Added new metric node_agent_collected_metrics along with new internal prom registry by vishnukumarkvs · Pull Request #309 · coroot/coroot-node-agent

vishnukumarkvs · 2026-05-17T12:29:41Z

Hi,

To view the amount of metrics a coroot node agent scrapes, I have added a new prometheus metric node_agent_collected_metrics (Type Gauge) to calculate the amount of series it scrapes in a scrape interval.

I have also created a new metrics endpoint on a new port (default: 9093) to differentiate between agent internal metrics and the agent's ebpf scraped metrics. So, prometheus can scrape only agents internal metrics like node_agent_info, collected_metrics etc and skip ebpf metrics(which we send via http push to coroot)

…etric node_agent_collected_metrics

def · 2026-05-18T11:56:42Z

I don't think we need this as a separate metric, especially on a dedicated endpoint. Also, this metric isn't very actionable, so even if you see a high number of metrics, it's not clear what to do next.

We could instead log some metric statistics in the remote writer, for example the top 10 metric names by number of series.

To understand how many metrics each machine is writing to Prometheus, you can use a query like:

count by (machine_id) ({machine_id!=""})

vishnukumarkvs · 2026-05-19T13:27:14Z

I don't think we need this as a separate metric, especially on a dedicated endpoint. Also, this metric isn't very actionable, so even if you see a high number of metrics, it's not clear what to do next.

We could instead log some metric statistics in the remote writer, for example the top 10 metric names by number of series.

To understand how many metrics each machine is writing to Prometheus, you can use a query like:
count by (machine_id) ({machine_id!=""})

I agree. This didnt give me much info.
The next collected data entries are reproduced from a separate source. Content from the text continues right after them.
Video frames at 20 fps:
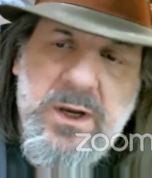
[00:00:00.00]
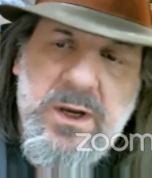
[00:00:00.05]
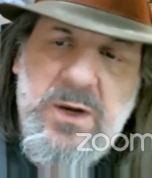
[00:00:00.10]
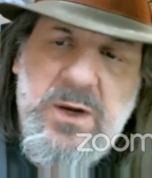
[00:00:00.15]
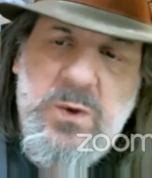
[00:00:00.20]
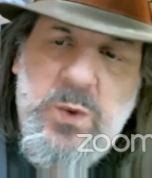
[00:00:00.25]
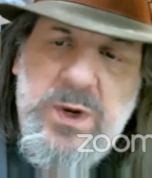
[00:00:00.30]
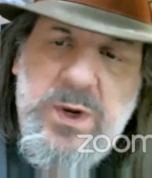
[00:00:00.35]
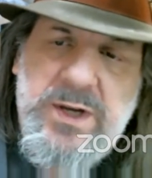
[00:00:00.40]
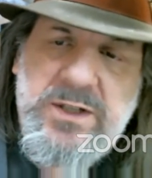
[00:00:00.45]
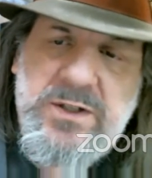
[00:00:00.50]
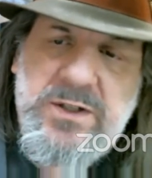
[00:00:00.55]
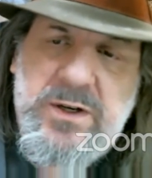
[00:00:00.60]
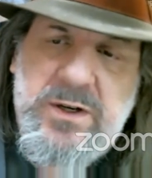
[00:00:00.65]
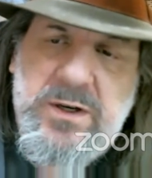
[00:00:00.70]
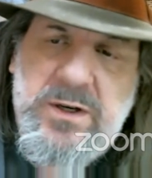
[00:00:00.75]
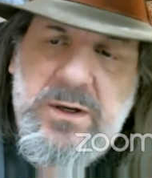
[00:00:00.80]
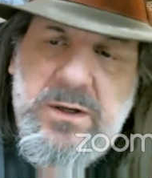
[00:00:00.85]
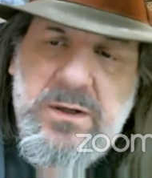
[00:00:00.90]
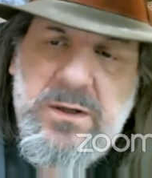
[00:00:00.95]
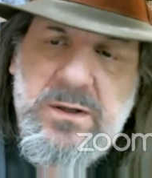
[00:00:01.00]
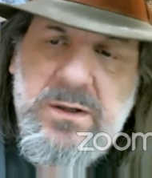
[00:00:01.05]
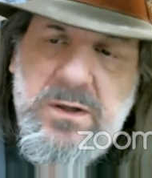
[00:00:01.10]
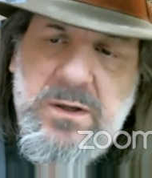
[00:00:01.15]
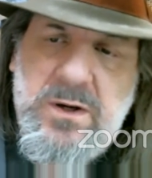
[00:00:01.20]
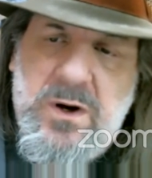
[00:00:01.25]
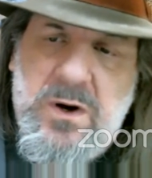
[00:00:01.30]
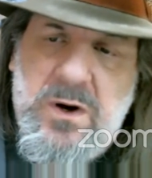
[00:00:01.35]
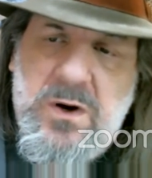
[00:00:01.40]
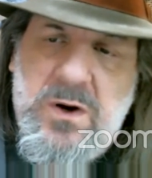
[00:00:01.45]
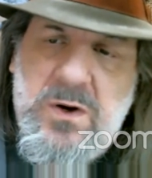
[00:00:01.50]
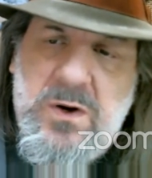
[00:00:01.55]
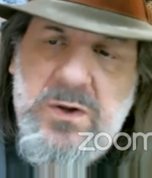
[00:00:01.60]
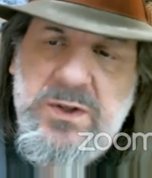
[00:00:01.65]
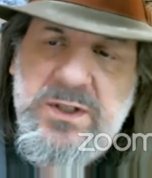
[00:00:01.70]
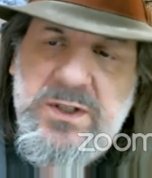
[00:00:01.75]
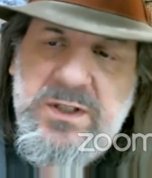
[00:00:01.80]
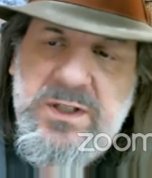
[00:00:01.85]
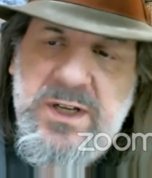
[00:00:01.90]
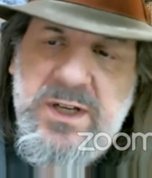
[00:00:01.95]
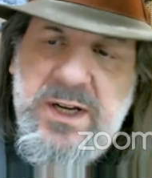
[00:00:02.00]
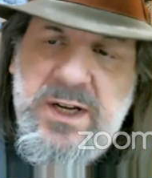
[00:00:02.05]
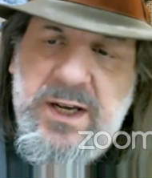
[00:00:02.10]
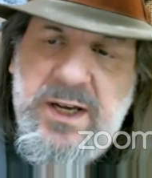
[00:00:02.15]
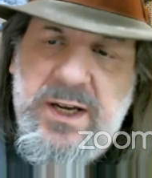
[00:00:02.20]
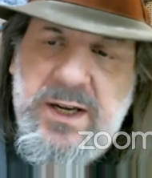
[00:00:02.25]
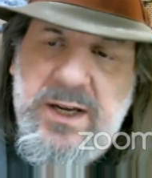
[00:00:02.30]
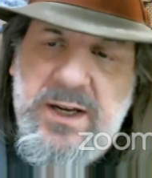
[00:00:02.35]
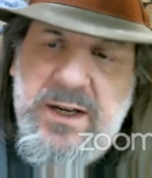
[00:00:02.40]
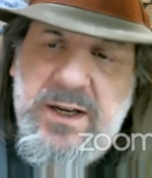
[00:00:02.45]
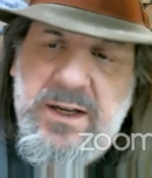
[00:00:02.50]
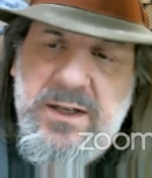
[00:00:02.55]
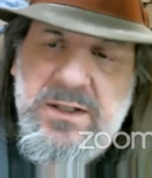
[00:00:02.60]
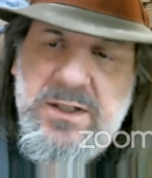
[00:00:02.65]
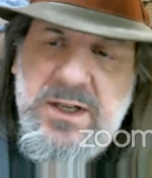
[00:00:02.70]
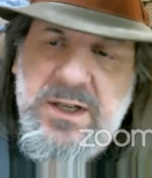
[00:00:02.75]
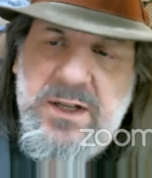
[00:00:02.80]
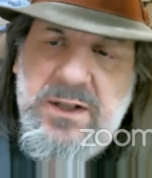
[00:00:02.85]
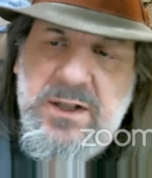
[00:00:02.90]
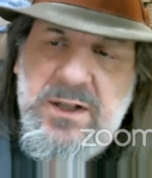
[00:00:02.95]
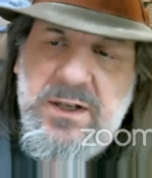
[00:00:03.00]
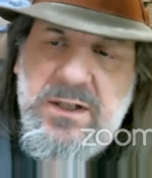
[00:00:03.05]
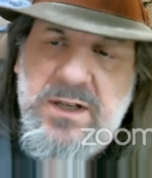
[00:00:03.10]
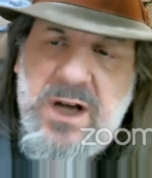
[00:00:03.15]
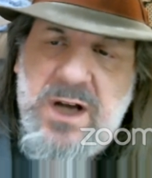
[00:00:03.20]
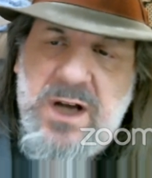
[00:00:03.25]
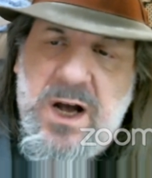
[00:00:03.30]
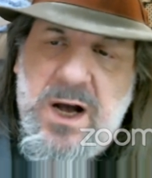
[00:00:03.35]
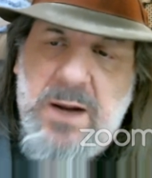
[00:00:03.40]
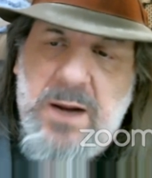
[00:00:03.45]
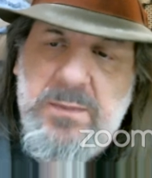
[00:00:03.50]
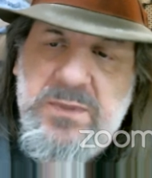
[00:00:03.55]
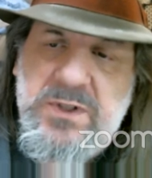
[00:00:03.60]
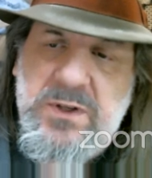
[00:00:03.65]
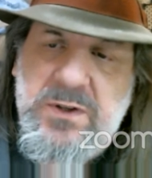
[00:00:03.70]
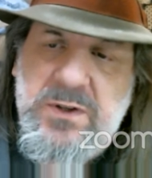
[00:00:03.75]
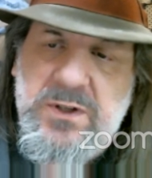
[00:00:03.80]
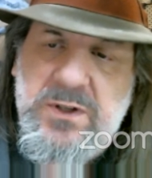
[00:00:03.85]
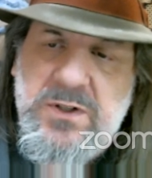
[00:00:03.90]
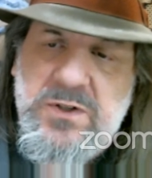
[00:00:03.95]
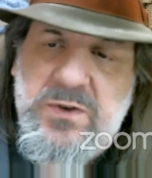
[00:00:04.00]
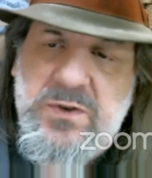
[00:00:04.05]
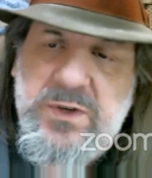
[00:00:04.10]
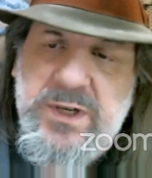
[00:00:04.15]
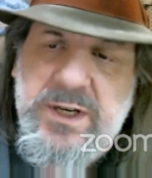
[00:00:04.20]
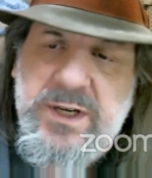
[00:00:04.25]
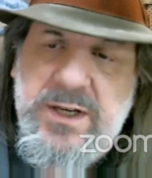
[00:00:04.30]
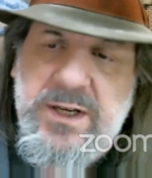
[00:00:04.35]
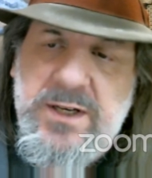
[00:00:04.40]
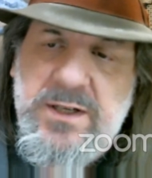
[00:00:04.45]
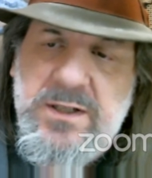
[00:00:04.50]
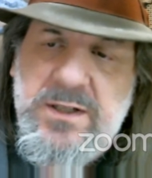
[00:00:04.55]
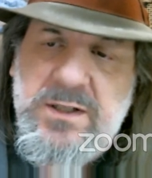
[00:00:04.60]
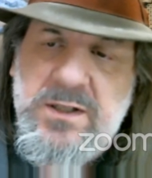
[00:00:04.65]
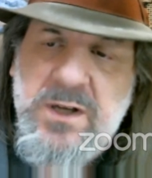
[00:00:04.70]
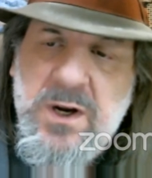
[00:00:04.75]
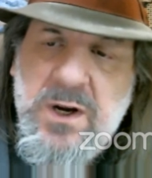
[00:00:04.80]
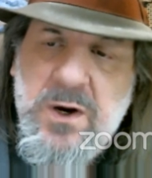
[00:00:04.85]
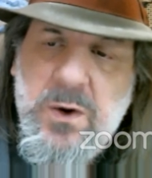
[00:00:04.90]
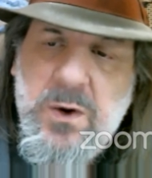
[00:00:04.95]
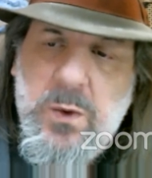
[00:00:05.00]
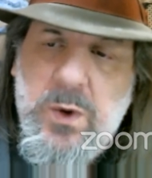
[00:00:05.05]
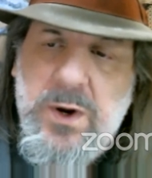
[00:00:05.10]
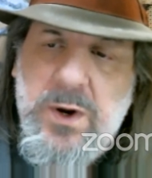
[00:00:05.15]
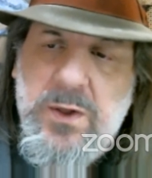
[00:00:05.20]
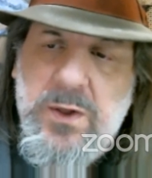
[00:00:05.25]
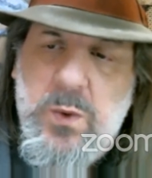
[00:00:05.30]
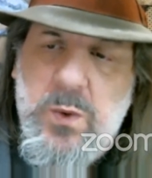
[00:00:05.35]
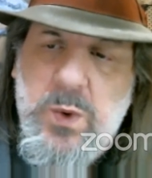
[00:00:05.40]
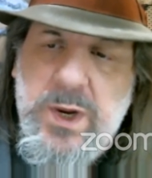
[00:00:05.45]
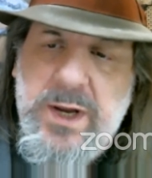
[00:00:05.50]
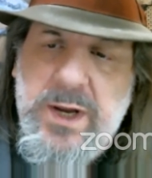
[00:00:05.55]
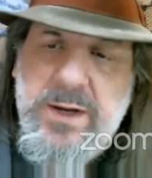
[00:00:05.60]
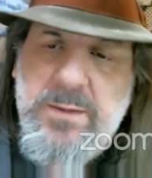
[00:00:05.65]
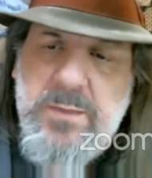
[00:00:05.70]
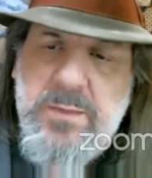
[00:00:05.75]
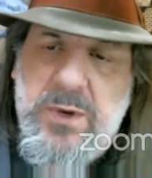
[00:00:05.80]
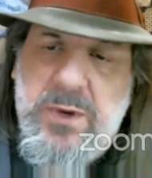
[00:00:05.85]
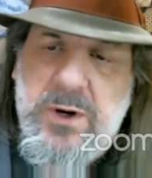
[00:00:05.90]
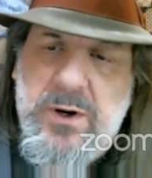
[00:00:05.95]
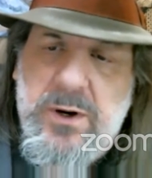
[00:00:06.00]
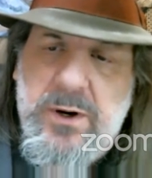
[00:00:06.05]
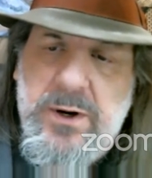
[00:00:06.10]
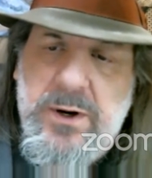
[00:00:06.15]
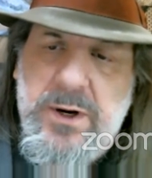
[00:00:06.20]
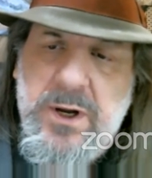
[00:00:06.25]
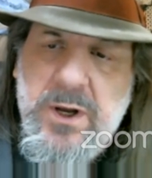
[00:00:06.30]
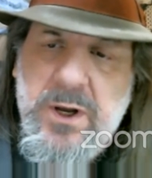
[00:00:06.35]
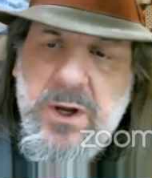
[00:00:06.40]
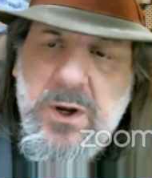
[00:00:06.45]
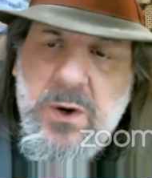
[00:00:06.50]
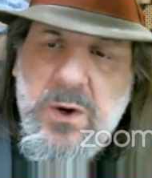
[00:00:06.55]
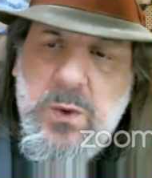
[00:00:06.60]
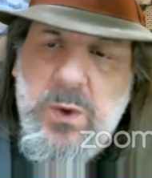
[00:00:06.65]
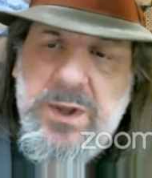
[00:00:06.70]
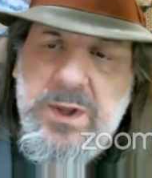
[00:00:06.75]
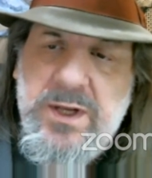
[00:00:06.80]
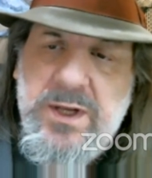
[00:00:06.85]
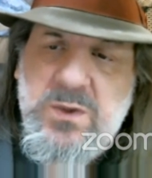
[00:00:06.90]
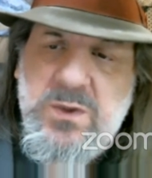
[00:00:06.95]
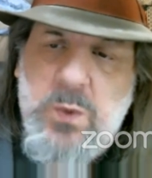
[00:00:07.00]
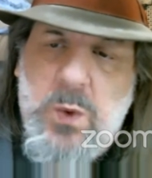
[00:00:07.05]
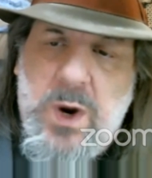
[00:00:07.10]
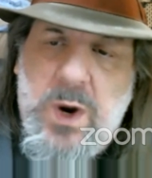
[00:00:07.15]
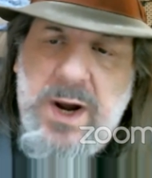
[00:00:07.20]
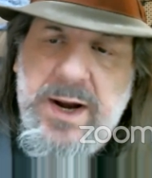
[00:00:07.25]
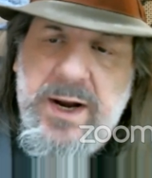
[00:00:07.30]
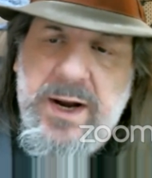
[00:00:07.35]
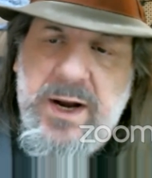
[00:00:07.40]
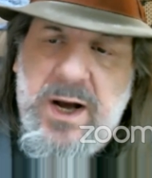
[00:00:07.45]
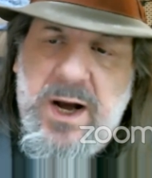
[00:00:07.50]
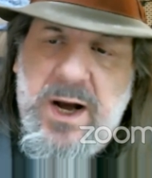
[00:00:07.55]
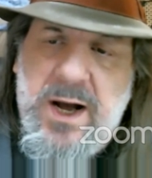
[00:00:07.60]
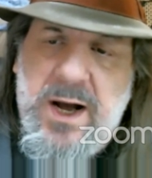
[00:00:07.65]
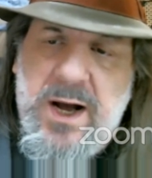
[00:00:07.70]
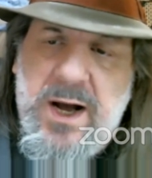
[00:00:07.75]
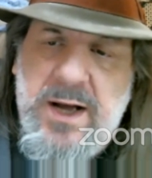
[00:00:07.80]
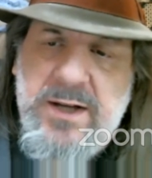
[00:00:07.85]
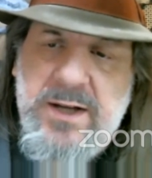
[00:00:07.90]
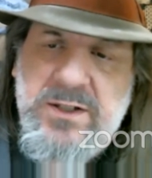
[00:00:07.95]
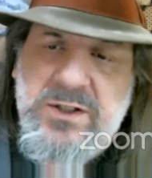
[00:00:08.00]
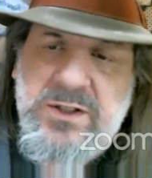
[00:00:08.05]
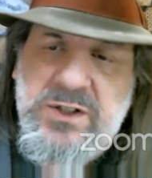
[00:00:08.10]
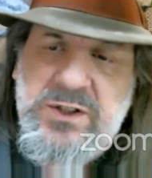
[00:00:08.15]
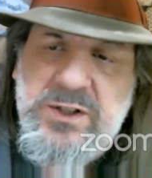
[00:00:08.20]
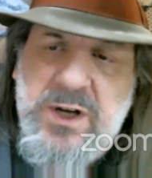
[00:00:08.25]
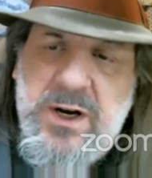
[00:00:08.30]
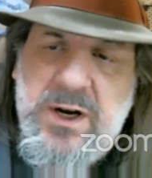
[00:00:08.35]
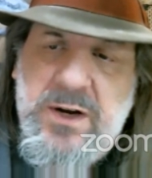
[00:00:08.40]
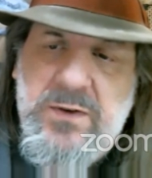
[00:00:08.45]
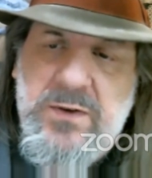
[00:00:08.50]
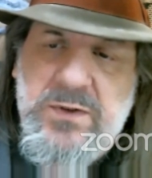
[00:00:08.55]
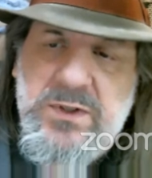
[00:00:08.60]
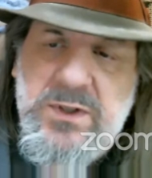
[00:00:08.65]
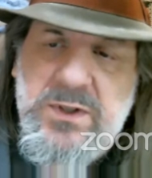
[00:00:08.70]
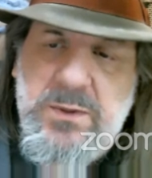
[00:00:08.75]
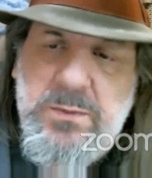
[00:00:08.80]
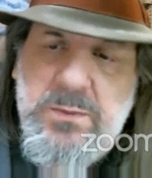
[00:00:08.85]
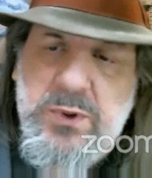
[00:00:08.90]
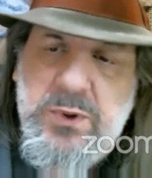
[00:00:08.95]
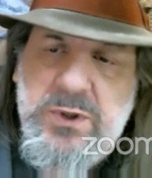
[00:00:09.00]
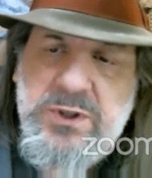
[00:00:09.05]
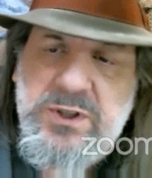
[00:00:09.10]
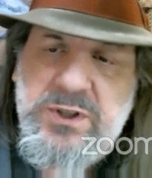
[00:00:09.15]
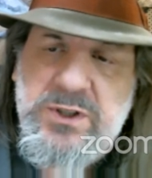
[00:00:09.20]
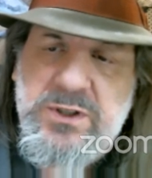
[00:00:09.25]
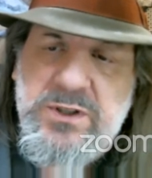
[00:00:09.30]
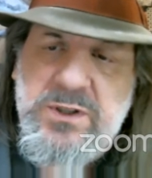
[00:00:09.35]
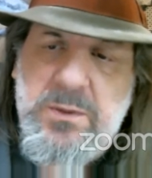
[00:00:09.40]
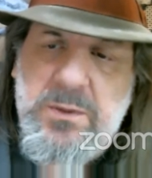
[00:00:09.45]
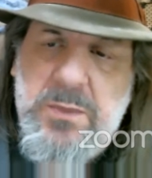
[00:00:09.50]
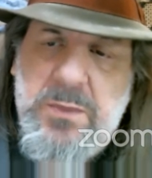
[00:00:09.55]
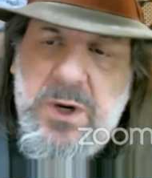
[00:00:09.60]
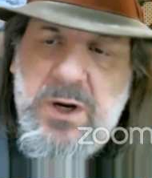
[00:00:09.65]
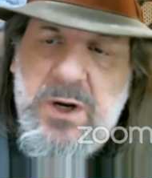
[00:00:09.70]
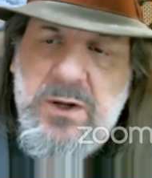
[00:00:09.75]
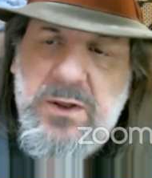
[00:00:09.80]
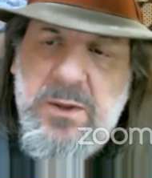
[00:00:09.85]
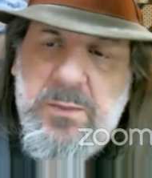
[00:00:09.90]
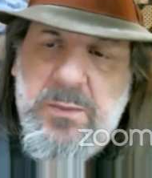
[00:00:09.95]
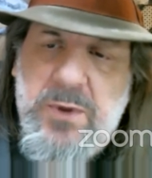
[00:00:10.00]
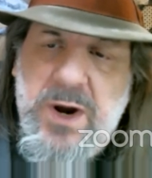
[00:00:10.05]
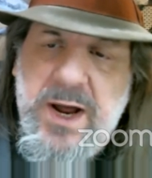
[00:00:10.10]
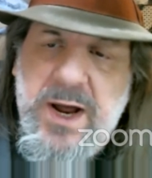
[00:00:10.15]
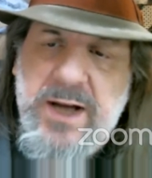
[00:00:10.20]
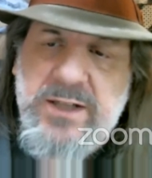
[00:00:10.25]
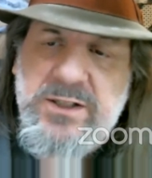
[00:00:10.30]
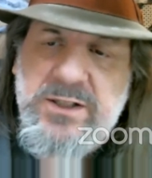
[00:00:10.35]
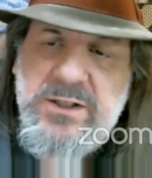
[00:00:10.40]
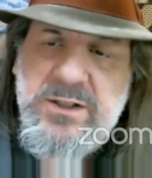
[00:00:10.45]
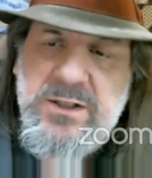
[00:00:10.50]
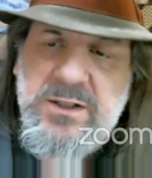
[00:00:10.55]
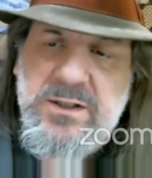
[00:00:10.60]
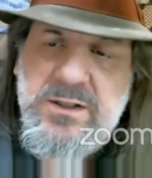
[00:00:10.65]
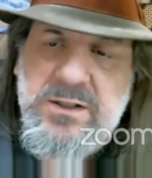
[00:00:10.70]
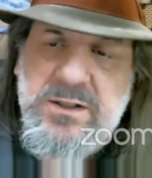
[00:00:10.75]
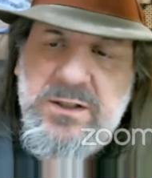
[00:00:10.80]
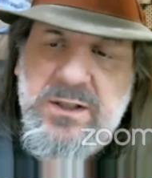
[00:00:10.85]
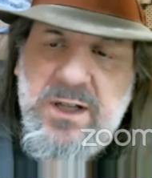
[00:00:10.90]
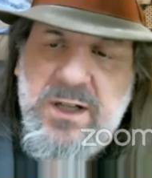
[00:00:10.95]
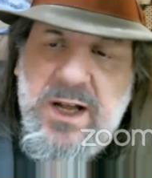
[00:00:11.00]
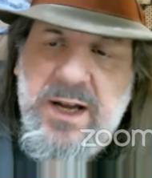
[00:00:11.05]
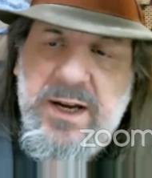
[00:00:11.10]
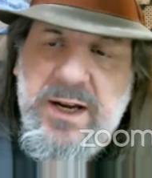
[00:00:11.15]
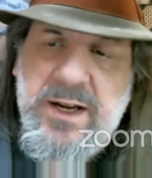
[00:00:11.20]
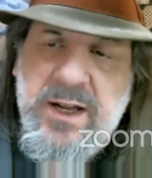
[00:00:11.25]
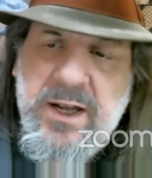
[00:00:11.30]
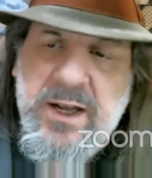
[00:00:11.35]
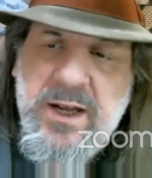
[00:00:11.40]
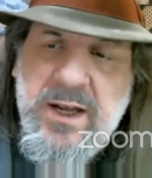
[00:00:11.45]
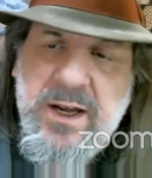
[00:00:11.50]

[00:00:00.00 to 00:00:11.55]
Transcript: In winter, all the singing is in the tops of the trees, where the wind bird, with its white eyes, shoves and pushes among the branches. Like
I could see few anomalies but those were expected. Regarding top 10 metrics etc, if we use prometheus as metrics store instead of clickhouse, prometheus tsdb page gives all top 10 metrics , cardinality etc

I am using clickhouse as backend, so this info for me is lost. Fetching cardinality, running debug prom queries is tough. I am trying to switch to prometheus

BTW, I might know why the metrics cardinality blows up. This metric container_http_requests_duration_seconds_total_bucket has high cardinality. The mostly likely reason is AWS. We have services which talk to AWS endpoints like S3, cloudwatch etc. Whenever a request is made, the AWS backed resolves to a new ip as their ips are dynamic. More queries leads to more ips hence blowup. I am still validating this claim. Will share more info once I confirm

def · 2026-05-19T13:33:42Z

@vishnukumarkvs As for S3, this is a known issue. The agent should collapse public IP addresses and use the FQDN as the destination label: https://github.com/coroot/coroot-node-agent/blob/main/common/net_test.go#L35

vishnukumarkvs · 2026-05-19T13:49:48Z

@vishnukumarkvs As for S3, this is a known issue. The agent should collapse public IP addresses and use the FQDN as the destination label: https://github.com/coroot/coroot-node-agent/blob/main/common/net_test.go#L35

ooh ok. Thanks for pointing it out. Then I will debug more. Once I shift to prometheus, I can view the whole picture

vishnukumarkvs · 2026-05-19T15:36:31Z

@def , From here: https://github.com/coroot/coroot-node-agent/blob/main/common/net.go#L219 , I see we do fqdn collapse when the dns resolves to more than 2 public ips.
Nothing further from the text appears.